O estio convida à simplificação da análise, mais ainda se feita de sound bites televisivos. A autópsia das eleições legislativas espanholas do passado domingo tem-se centrado na vitória moral da esquerda (mesmo perdendo as eleições…) sobre os perigos da extrema direita representada pelo Vox (que viu desaparecer 36,5% dos Deputados, passando de 52 para 33) ou no crescimento da direita, com o PP a passar de 89 para 136 Deputados, num Parlamento em que a maioria absoluta se atinge com 176 eleitos.
A diminuição da abstenção saiu cara ao PP. Em 2011 Mariano Rajoy obteve o mesmo número de votos da soma do PP e do Vox em 2023 (11,1 milhões) e conseguiu 186 Deputados. O método de Hondt premeia as coligações eleitorais pelo que o PP, ainda que ganhando mandatos ao Vox, “perdeu” os votos que numa coligação teriam rendido bem mais do que os sete Deputados que faltam à direita para ter uma maioria absoluta.
No jogo do perde-ganha o PP ganhou as eleições mas não será Governo porque dos pequenos partidos nacionalistas (ou, no limite, autonómicos) só contará com a abstenção de dois ou três que somados não têm mais do que quatro Deputados.
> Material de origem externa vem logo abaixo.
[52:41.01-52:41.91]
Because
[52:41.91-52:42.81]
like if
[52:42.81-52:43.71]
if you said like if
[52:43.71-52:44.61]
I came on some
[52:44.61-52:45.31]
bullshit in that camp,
PSOE e Sumar contarão com o apoio (ou a abstenção) dos restantes partidos nacionalistas e Pedro Sánchez não terá de chamar a carrinha das mudanças para sair da Moncloa.
Até aqui, e visto a partir da Lusitânia, nada de novo. A arte de gerigonçar é Made in Portugal. O efeito tónico das coligações eleitorais em sistemas proporcionais também é conhecido em Portugal, com dois exemplos históricos à direita (Aliança Democrática e Portugal à Frente). Desaparecido o CDS, o PSD encontra-se na mesma encruzilhada em que o PP se perdeu: sendo a coligação com o Chega/Vox indesejada, ou mesmo abertamente rejeitada, os votos que vá roubar à extrema direita podem não compensar a perda de Deputados garantida pela ausência de coligação.
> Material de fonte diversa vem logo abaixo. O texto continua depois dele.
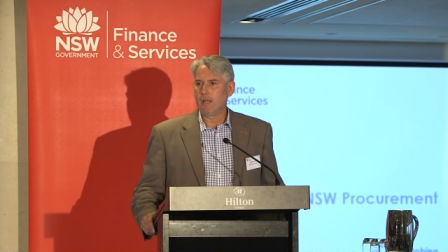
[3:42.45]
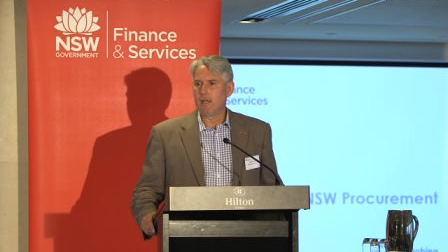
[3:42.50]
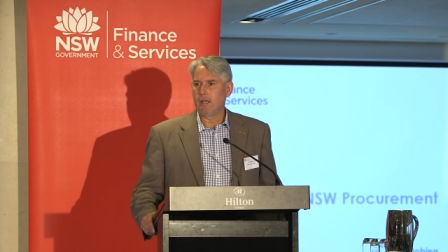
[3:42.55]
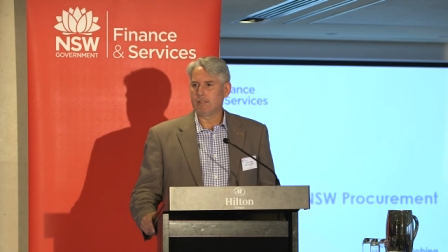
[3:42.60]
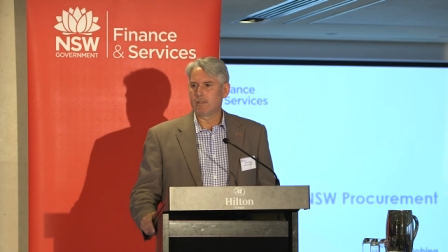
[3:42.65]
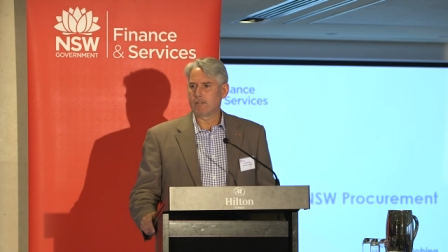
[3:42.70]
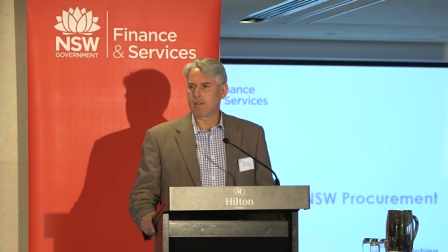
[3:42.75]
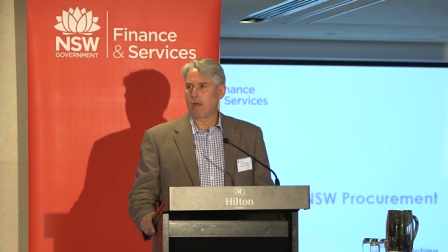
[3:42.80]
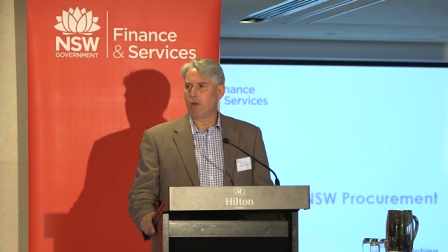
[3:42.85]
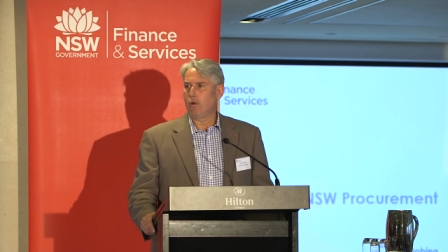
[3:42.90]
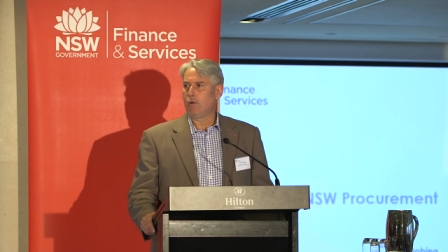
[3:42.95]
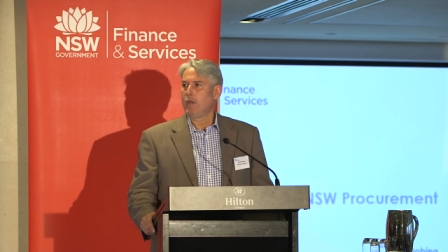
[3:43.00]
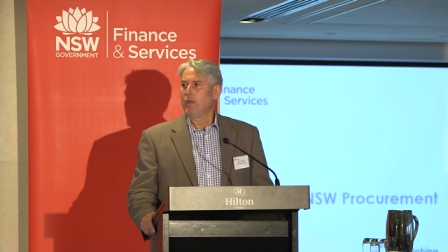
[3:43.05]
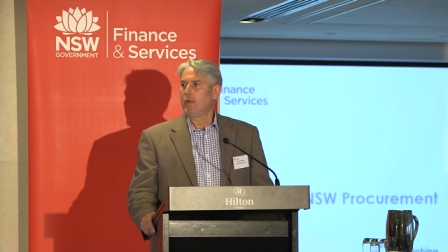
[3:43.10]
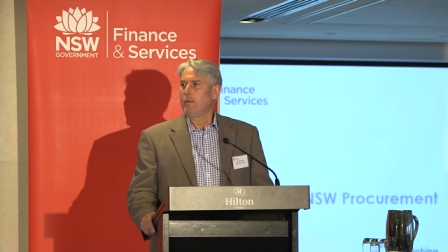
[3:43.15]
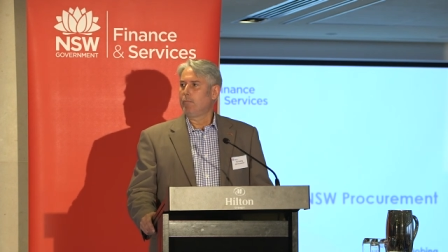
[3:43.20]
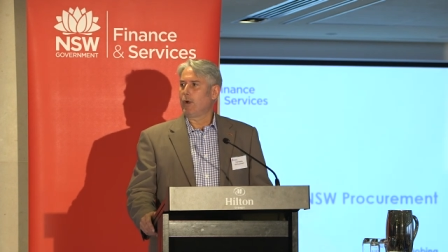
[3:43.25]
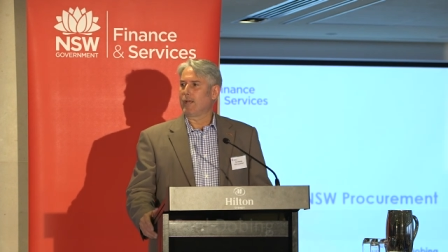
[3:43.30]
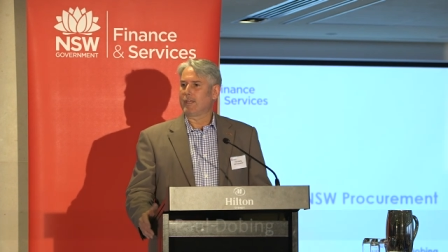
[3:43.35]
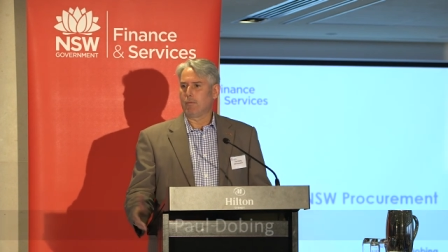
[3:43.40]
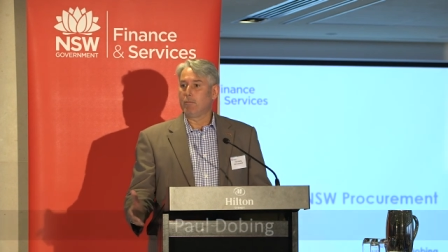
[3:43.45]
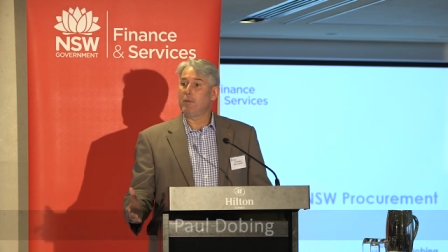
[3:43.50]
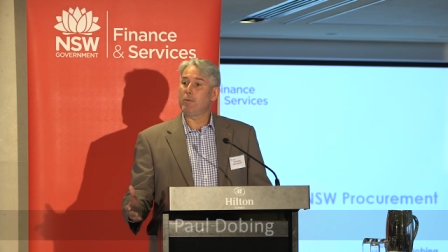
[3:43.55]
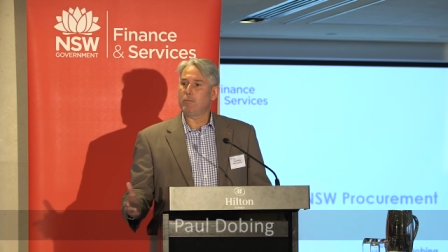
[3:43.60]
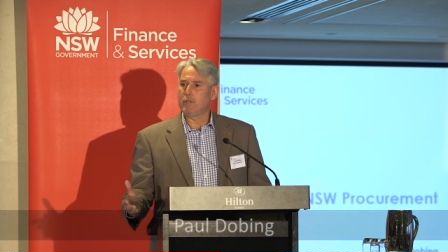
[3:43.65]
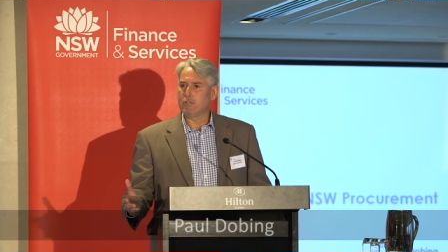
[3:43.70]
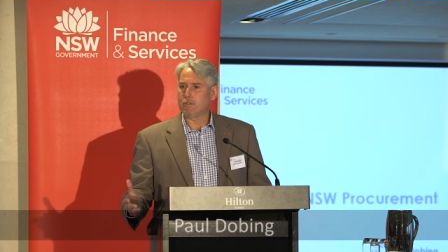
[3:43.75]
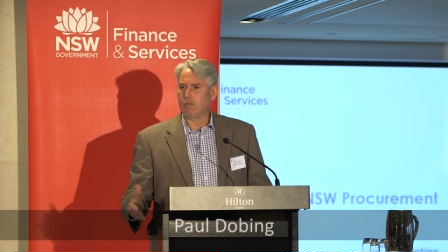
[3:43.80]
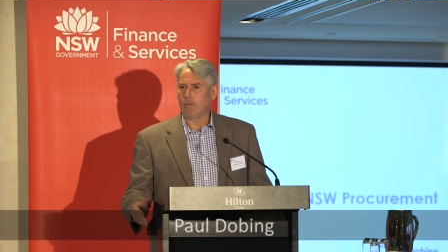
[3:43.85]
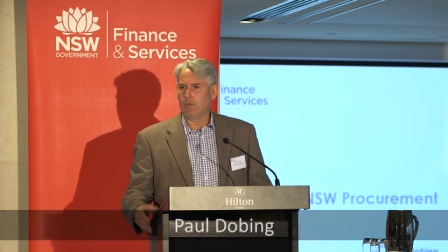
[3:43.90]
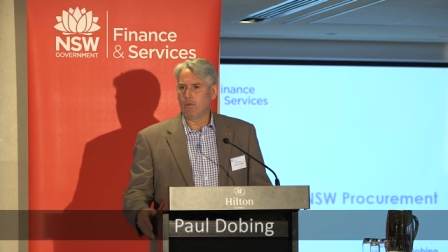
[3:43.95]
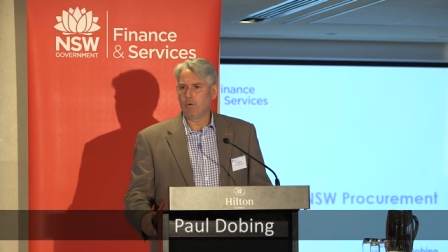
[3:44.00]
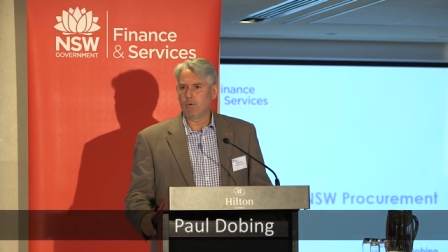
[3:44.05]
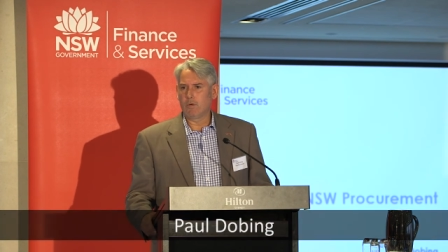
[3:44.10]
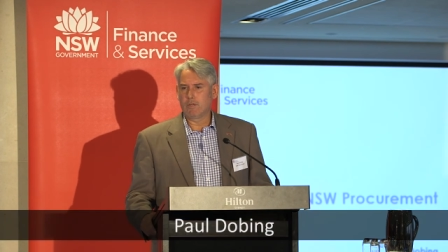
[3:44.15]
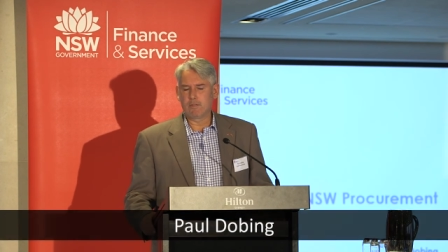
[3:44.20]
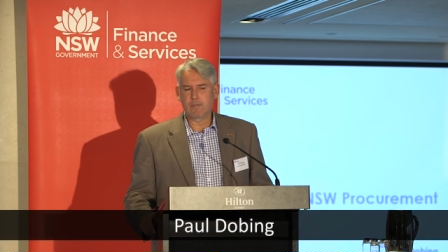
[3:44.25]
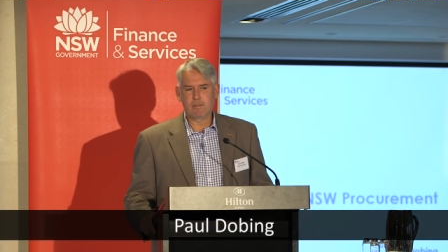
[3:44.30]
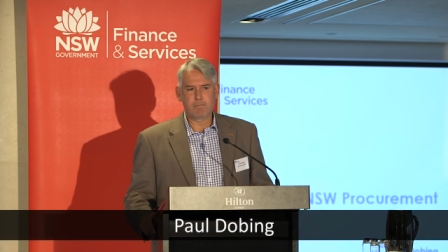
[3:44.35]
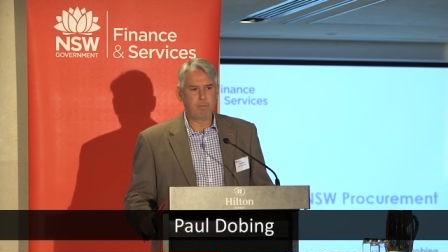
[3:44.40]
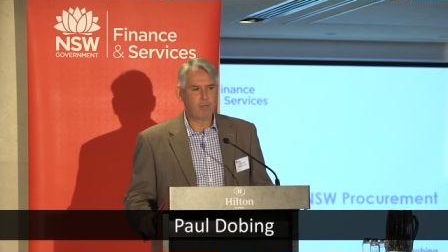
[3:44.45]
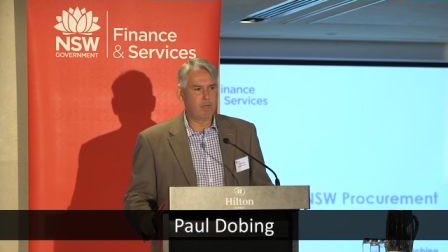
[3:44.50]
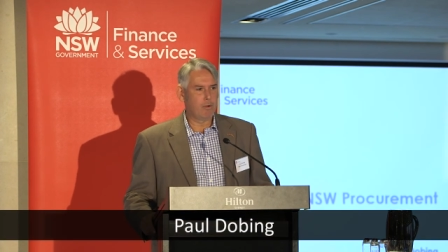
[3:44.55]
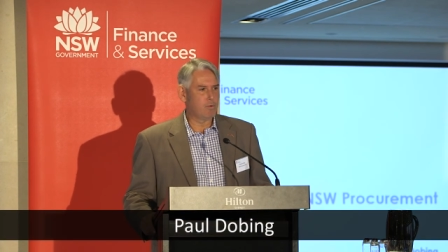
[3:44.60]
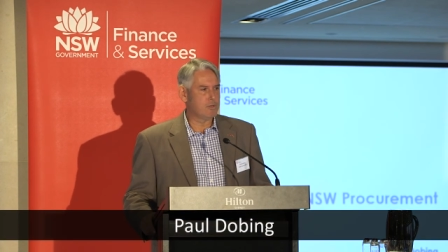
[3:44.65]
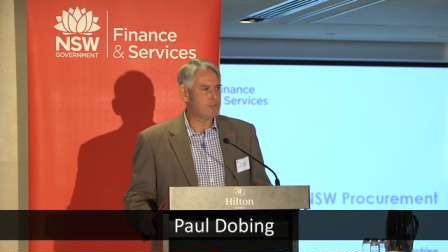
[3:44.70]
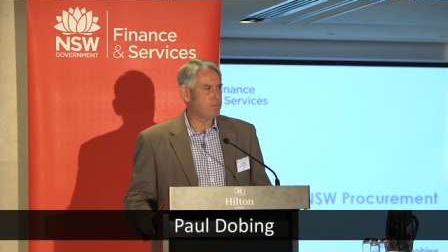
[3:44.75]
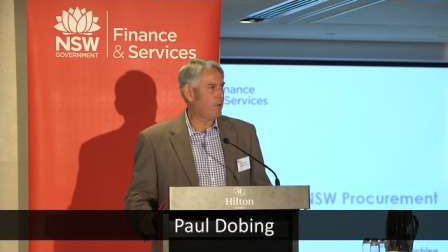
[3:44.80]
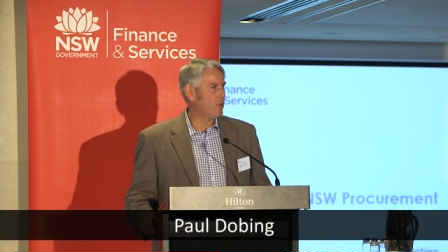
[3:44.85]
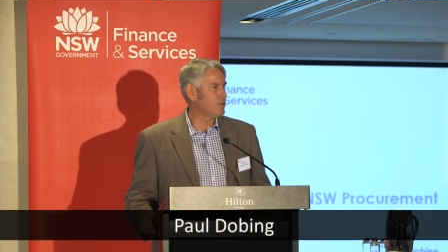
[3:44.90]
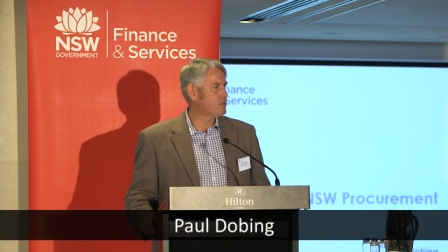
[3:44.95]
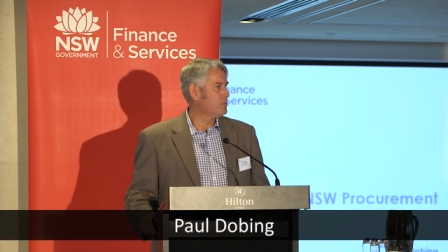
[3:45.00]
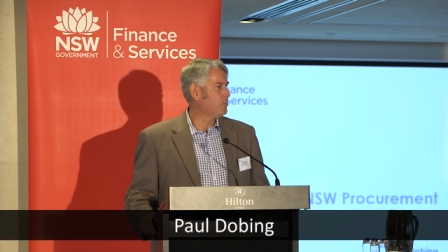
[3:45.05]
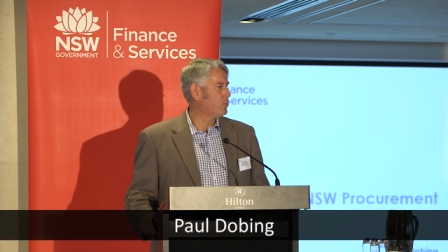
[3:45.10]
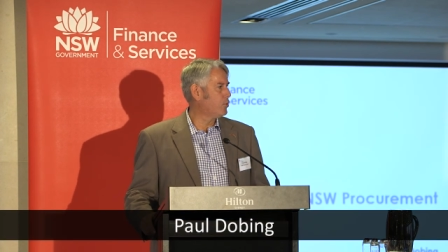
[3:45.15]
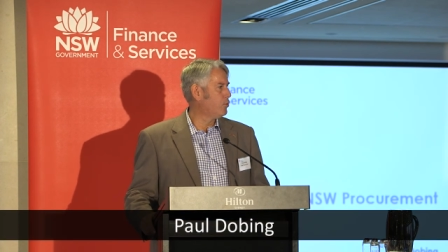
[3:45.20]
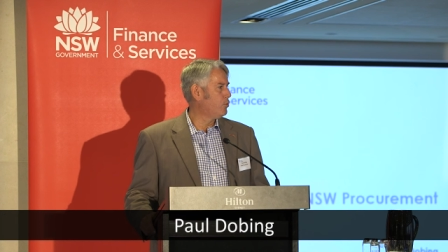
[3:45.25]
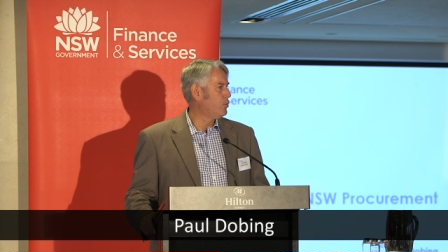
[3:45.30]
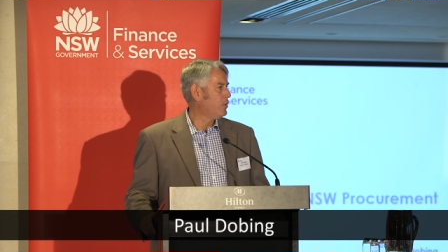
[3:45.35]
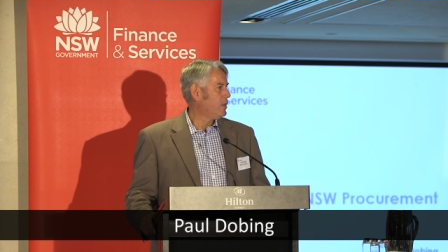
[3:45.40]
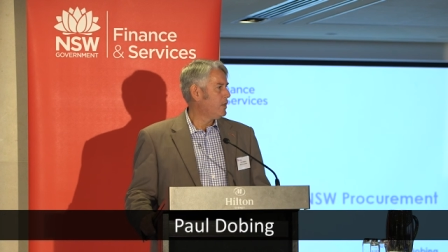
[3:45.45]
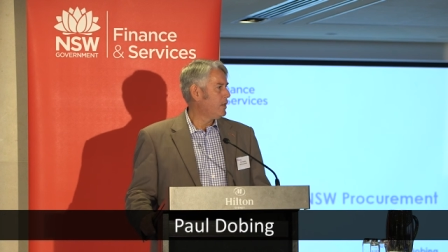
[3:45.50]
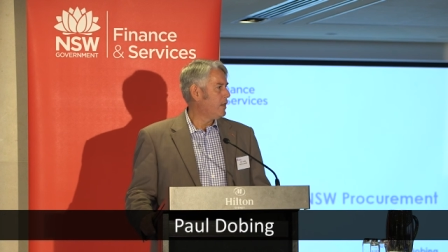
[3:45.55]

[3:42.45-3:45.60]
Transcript: And so my commitment to you as being responsible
Já os apoios parlamentares a conceder a um Governo de esquerda só têm um ponto em comum nos dois países: dispensam (ou recusam) uma presença no Governo. Já o preço político é bem diferente nos dois lados da fronteira. Há reivindicações dos nacionalismos regionais que têm uma expressão orçamental e, como aconteceu em Portugal com o Bloco e com o PCP, podem ser pagas. Já as reivindicações de “soberania” regional são dificilmente enquadráveis na actual Constituição espanhola. Em tese poder-se-ia admitir a transição do actual Estado autonómico para um verdadeiro Estado federal, quiçá um Estado confederal. Pelo menos um dos partidos que terá de se abster para garantir um governo Sánchez III, o Junts per Catalunya, e que elegeu sete Deputados, tem como programa a independência da Catalunha.
Sánchez tentará fazer ao Junts o que Costa fez ao Bloco e ao PCP: esticar a corda e provocar eleições no contexto político que lhe seja mais favorável. Há no entanto uma grande diferença entre os eleitorados de uns e de outros: os nacionalistas não serão sensíveis a propostas que não conduzam directamente à independência pelo que em novas eleições não haverá transferência de votos do Junts para o PSOE. De 2019 para 2023 o PSOE só ganhou um Deputado passando de 120 para 121. Em futuras eleições antecipadas terá de crescer o suficiente à custa do PP e do Vox para não precisar do Junts. E terá de fazê-lo sem alienar o eleitorado de esquerda, o do centro e os nacionalistas moderados.
O populismo continua a ser uma das grandes ameaças às democracias contemporâneas. Na versão nacionalista é ainda mais perigoso. Se o populismo nacionalista é de base regional é também o Estado que corre perigo.